Real Time Fraud Detection Using Apache Flink — Part 2

A company that needs to move currency in some form is likely to be affected by fraud. Financial Services, Gaming, E-commerce, Advertising — all of these sectors are facilitating transactions in one form or another and they are taking a hit on margins due to fraud. Understandably, this space is so vast that Fraud Detection has been one of the most widely spoken areas in ML research.
The first time I built a Fraud Detection and Prevention System, it took me 1.5 yrs to see it running in production and creating value. Yes, 1.5 yrs is way too long to invest on an ML use case. After the first release, we would spend a few months upgrading it to address new fraud patterns.
Although the value we created through those systems is in millions USD per year, many companies would fear picking up initiatives with that high time to value.
In this blog, I’m going to speak about various challenges I experienced in my journey from developing robust real-time solutions and scaling them in production. More specifically, I’ll deep dive into what it took to convince the business leaders of the value it can unlock. If you are leading Fraud Control initiatives, my recommendation is to consider addressing these in the beginning itself to avoid surprises later in your journey.
Imagine you’ve identified that 10% of your company’s transactions are fraudulent, but only 4% of those transactions actually result in financial losses. Would you still prioritize solving for the additional 6%? While it may seem like a straightforward decision to eliminate all fraud, often, solving for fraud can inadvertently conflict with your company’s core growth objectives.
Fig 3 — Fraud may not always result in losses. How to tackle such cases!
As a leader in fraud risk management, you want to see your work create tangible value. That’s your primary motivator. But growth leaders and founders are often more focused on driving topline revenue growth. This creates a natural tension across the organization: fraud teams want to minimize risk, while growth teams want to maximize opportunity. And this is applicable for all sectors.
In Banking, companies are not liable for fraud that’s perpetrated due to customer negligence, such as social engineering.

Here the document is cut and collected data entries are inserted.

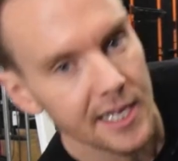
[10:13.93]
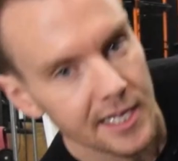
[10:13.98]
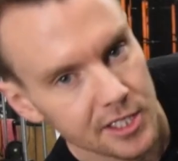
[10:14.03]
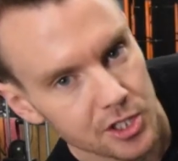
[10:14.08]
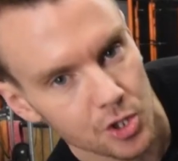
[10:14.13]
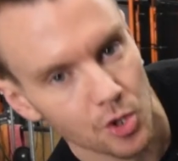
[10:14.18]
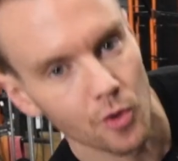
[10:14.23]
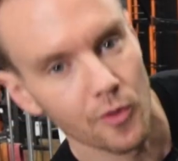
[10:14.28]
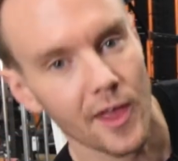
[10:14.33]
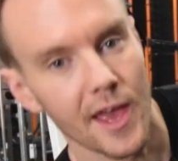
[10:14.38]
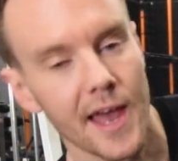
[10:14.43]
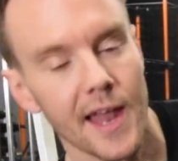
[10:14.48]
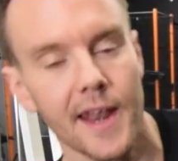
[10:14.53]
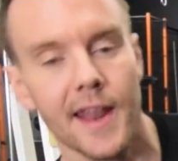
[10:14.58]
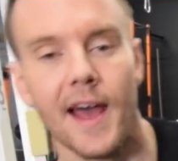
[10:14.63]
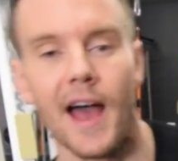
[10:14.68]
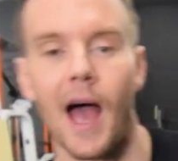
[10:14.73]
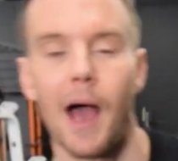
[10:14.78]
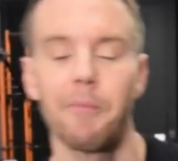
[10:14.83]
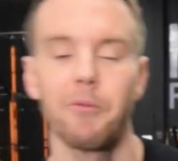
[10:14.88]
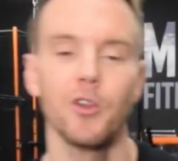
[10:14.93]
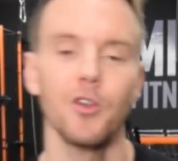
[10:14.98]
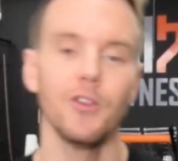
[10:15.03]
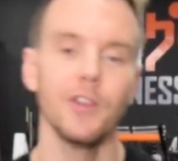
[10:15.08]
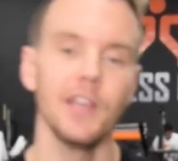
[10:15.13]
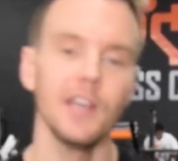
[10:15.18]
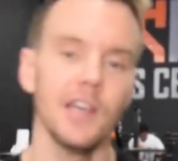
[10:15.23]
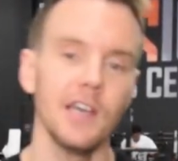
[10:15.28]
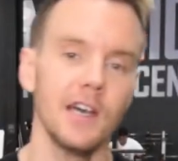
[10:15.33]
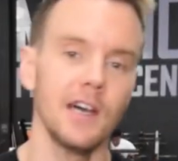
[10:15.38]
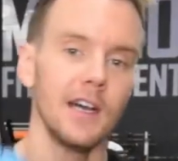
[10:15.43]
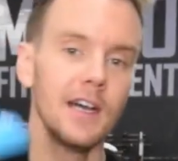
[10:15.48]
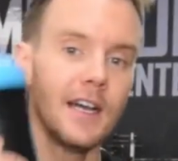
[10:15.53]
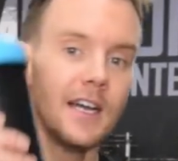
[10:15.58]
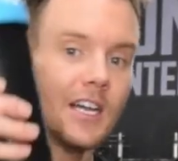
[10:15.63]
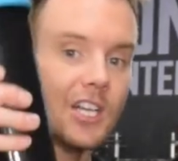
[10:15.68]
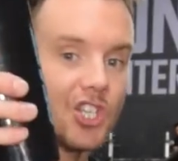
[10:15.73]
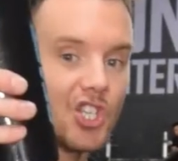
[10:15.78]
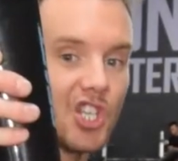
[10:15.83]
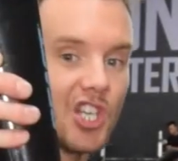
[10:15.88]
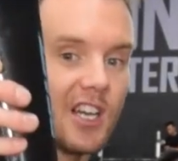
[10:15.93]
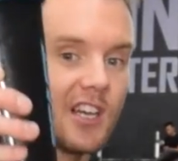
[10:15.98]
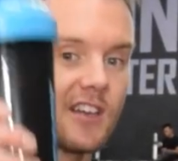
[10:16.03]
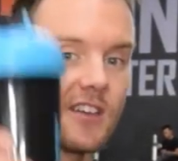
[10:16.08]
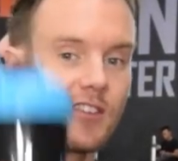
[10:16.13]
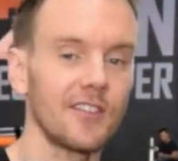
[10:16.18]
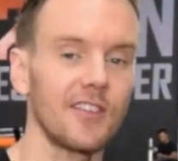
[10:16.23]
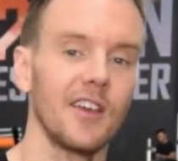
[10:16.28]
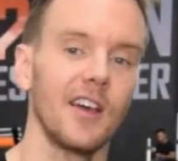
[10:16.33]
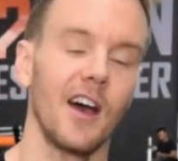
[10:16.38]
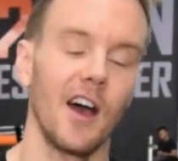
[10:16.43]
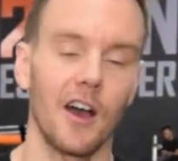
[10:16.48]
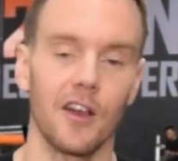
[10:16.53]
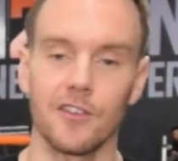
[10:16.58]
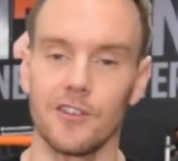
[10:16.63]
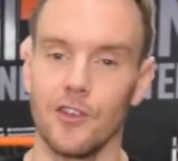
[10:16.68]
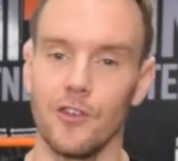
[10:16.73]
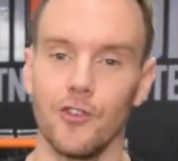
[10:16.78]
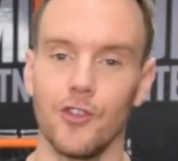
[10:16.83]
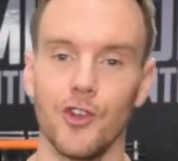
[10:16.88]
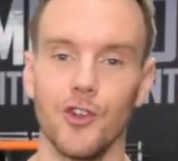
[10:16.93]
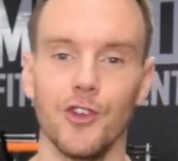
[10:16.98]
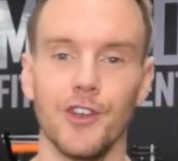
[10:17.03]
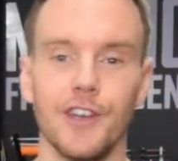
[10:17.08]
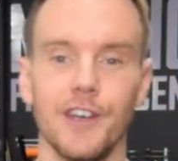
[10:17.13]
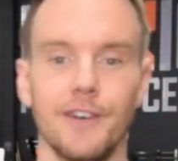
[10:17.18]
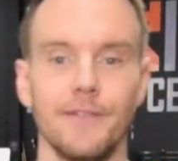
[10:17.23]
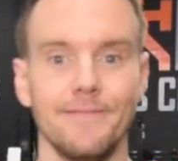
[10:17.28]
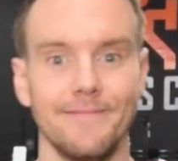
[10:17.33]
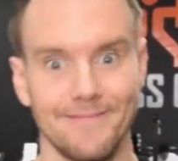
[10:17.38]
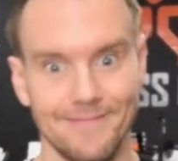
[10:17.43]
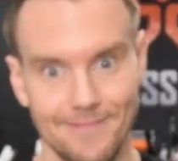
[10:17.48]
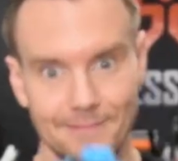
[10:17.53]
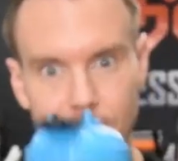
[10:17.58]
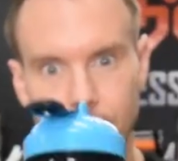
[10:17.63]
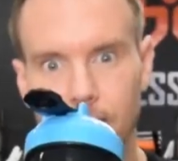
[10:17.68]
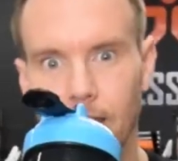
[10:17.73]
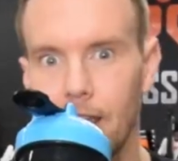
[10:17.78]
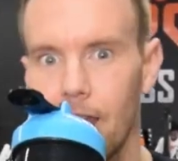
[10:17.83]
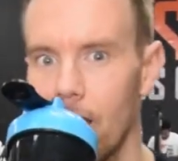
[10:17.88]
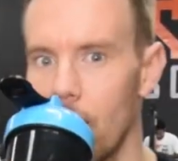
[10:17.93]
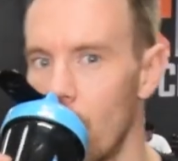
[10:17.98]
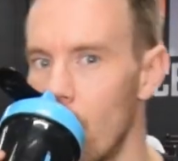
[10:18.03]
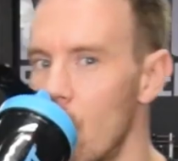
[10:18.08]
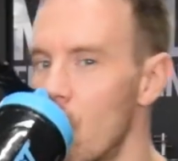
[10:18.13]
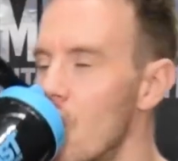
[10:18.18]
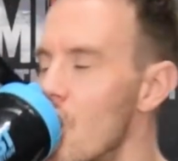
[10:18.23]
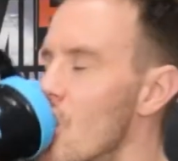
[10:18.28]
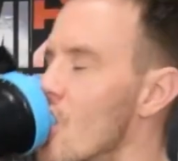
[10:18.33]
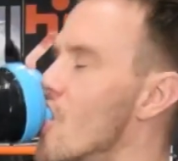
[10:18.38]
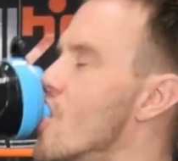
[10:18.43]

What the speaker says: Until then, Happy New Year. Cheers. I'll see you in the new year. Take care.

In AdTech, Networks don’t lose money if advertising partners are not asking for clawbacks.
In Gaming, companies are not always losing money if a bot is playing games.
At times, it may even be the case that companies make more revenue due to fraud.
In these cases, fraud may not appear to be an urgent problem for the company itself. However, it’s critical to recognize that fraud always results in a cost to someone — whether it’s your company or your customers. And if you’re not solving for that additional 6%, it’s your customers who are bearing the brunt of those losses.
Forward-thinking leaders understand that tackling fraud today may come with short-term costs but will ultimately strengthen customer trust and drive long-term ROI. While some leaders focus solely on reducing direct financial losses, those with foresight prioritize building sustainable trust and protecting the broader ecosystem.
Although addressing both fraud and financial losses may appear similar, they require distinct strategies. The way you analyze data, develop machine learning models, and implement decision-making processes in production is driven by your KPIs. That’s why it’s essential to know what you’re solving for and plan the roadmap accordingly.
Based on my experience of working with various types of leaders, I’ve found a phased approach to be most effective. Here’s how you can align your fraud detection efforts with your company’s North Star:
1. Prioritize Solving for Direct Losses — Start by addressing fraud that results in direct financial losses. This is the easiest win, as there’s minimal internal resistance to solving for losses that are clearly impacting the company’s bottom line. Seeing the immediate impact of these efforts builds trust and buy-in from stakeholders across the organization.
2. Conduct Controlled Experiments in Other Areas — Once you’ve addressed direct losses, gradually expand your fraud detection efforts to other areas where fraud doesn’t result in immediate financial loss but still impacts customer trust. Use controlled experiments and feedback loops to measure the impact of your solutions. The key metrics will vary by industry:
a. In Banking, focus on improving customer satisfaction and reducing churn.
b. In AdTech, measure the impact on return on ad spend (ROAS).
c. In Gaming, track user engagement and retention rates.
These experiments will help you build a case for the broader value of your fraud detection efforts.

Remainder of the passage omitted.